● WHAT TO DO: Exclude images, then output the remaining data verbatim.
Start of DATASET EXCERPTS
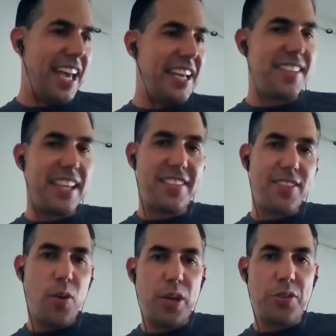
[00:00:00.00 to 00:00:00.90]
it's
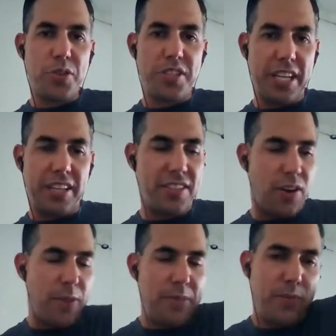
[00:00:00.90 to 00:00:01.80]
so interesting.
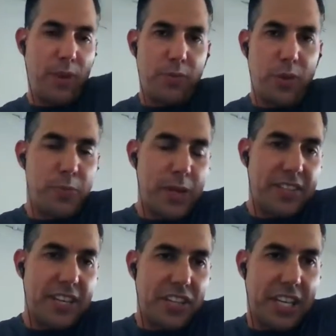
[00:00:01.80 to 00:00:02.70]
So, what's been such a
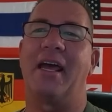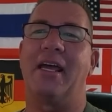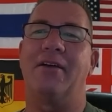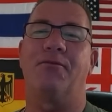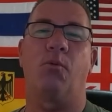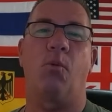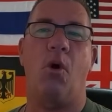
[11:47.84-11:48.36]

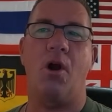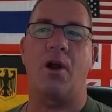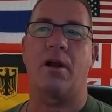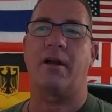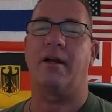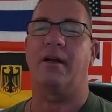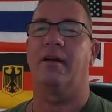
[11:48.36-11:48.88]
Dave
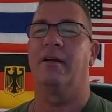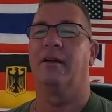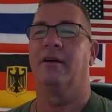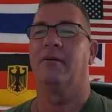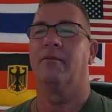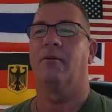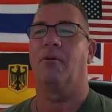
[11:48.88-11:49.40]
Work,
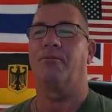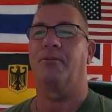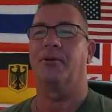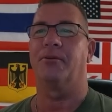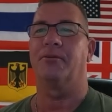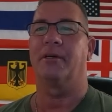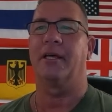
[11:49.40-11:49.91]

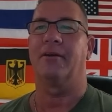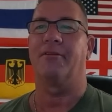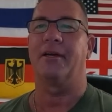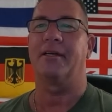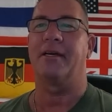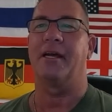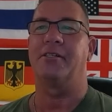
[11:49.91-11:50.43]
hopefully you get a
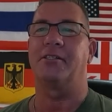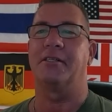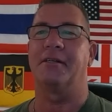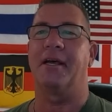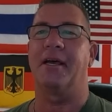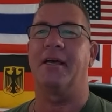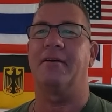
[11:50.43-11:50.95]

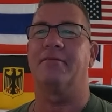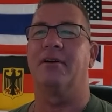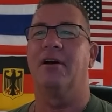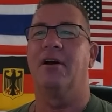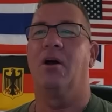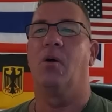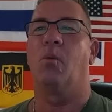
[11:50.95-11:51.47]
vacation, Dave.
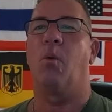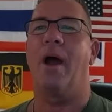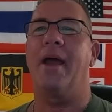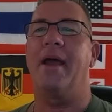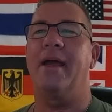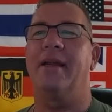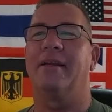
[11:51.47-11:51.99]

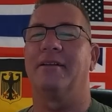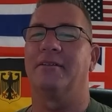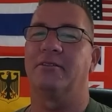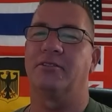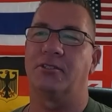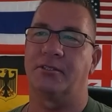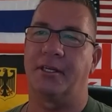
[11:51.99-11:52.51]
Wayne,
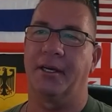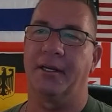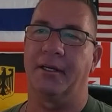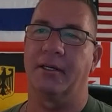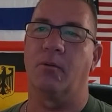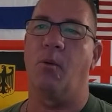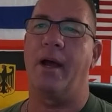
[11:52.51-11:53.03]
just
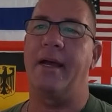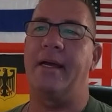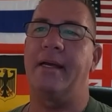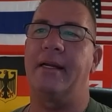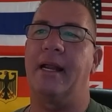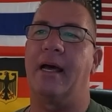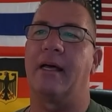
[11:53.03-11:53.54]
kidding.
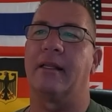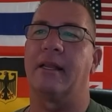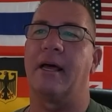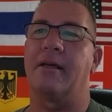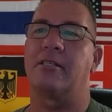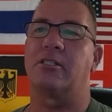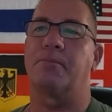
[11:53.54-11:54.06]
Wayne
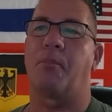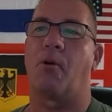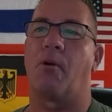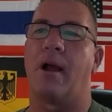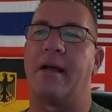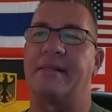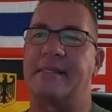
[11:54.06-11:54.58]

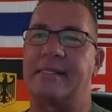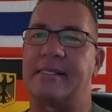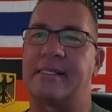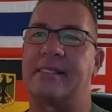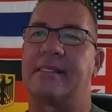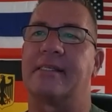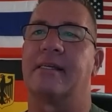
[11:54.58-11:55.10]

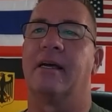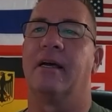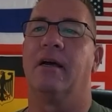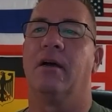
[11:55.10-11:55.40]
Lesperance.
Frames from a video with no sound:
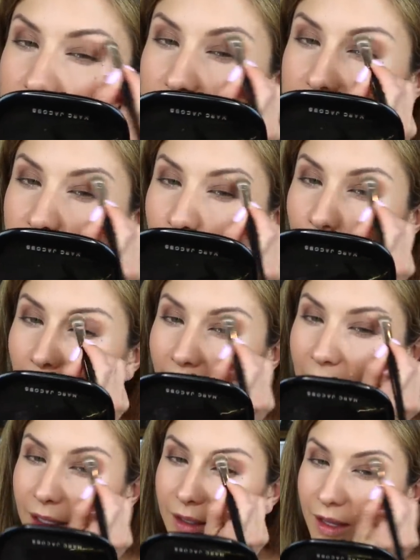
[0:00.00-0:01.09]
It's just a
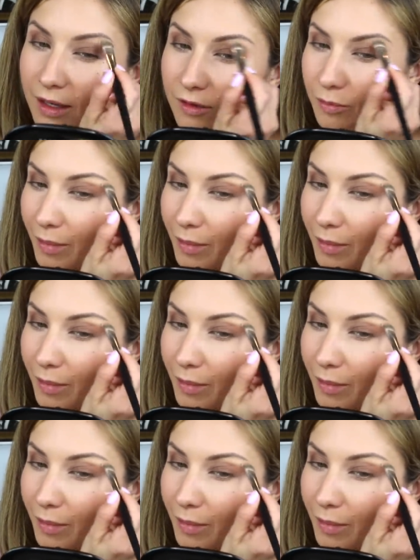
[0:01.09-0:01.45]
bright kind of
End of DATASET EXCERPTS
● ANSWER SPACE:
[00:00:00.00 to 00:00:00.90]
it's
[00:00:00.90 to 00:00:01.80]
so interesting.
[00:00:01.80 to 00:00:02.70]
So, what's been such a
[11:47.84-11:48.36]

[11:48.36-11:48.88]
Dave
[11:48.88-11:49.40]
Work,
[11:49.40-11:49.91]

[11:49.91-11:50.43]
hopefully you get a
[11:50.43-11:50.95]

[11:50.95-11:51.47]
vacation, Dave.
[11:51.47-11:51.99]

[11:51.99-11:52.51]
Wayne,
[11:52.51-11:53.03]
just
[11:53.03-11:53.54]
kidding.
[11:53.54-11:54.06]
Wayne
[11:54.06-11:54.58]

[11:54.58-11:55.10]

[11:55.10-11:55.40]
Lesperance.
Frames from a video with no sound:
[0:00.00-0:01.09]
It's just a
[0:01.09-0:01.45]
bright kind of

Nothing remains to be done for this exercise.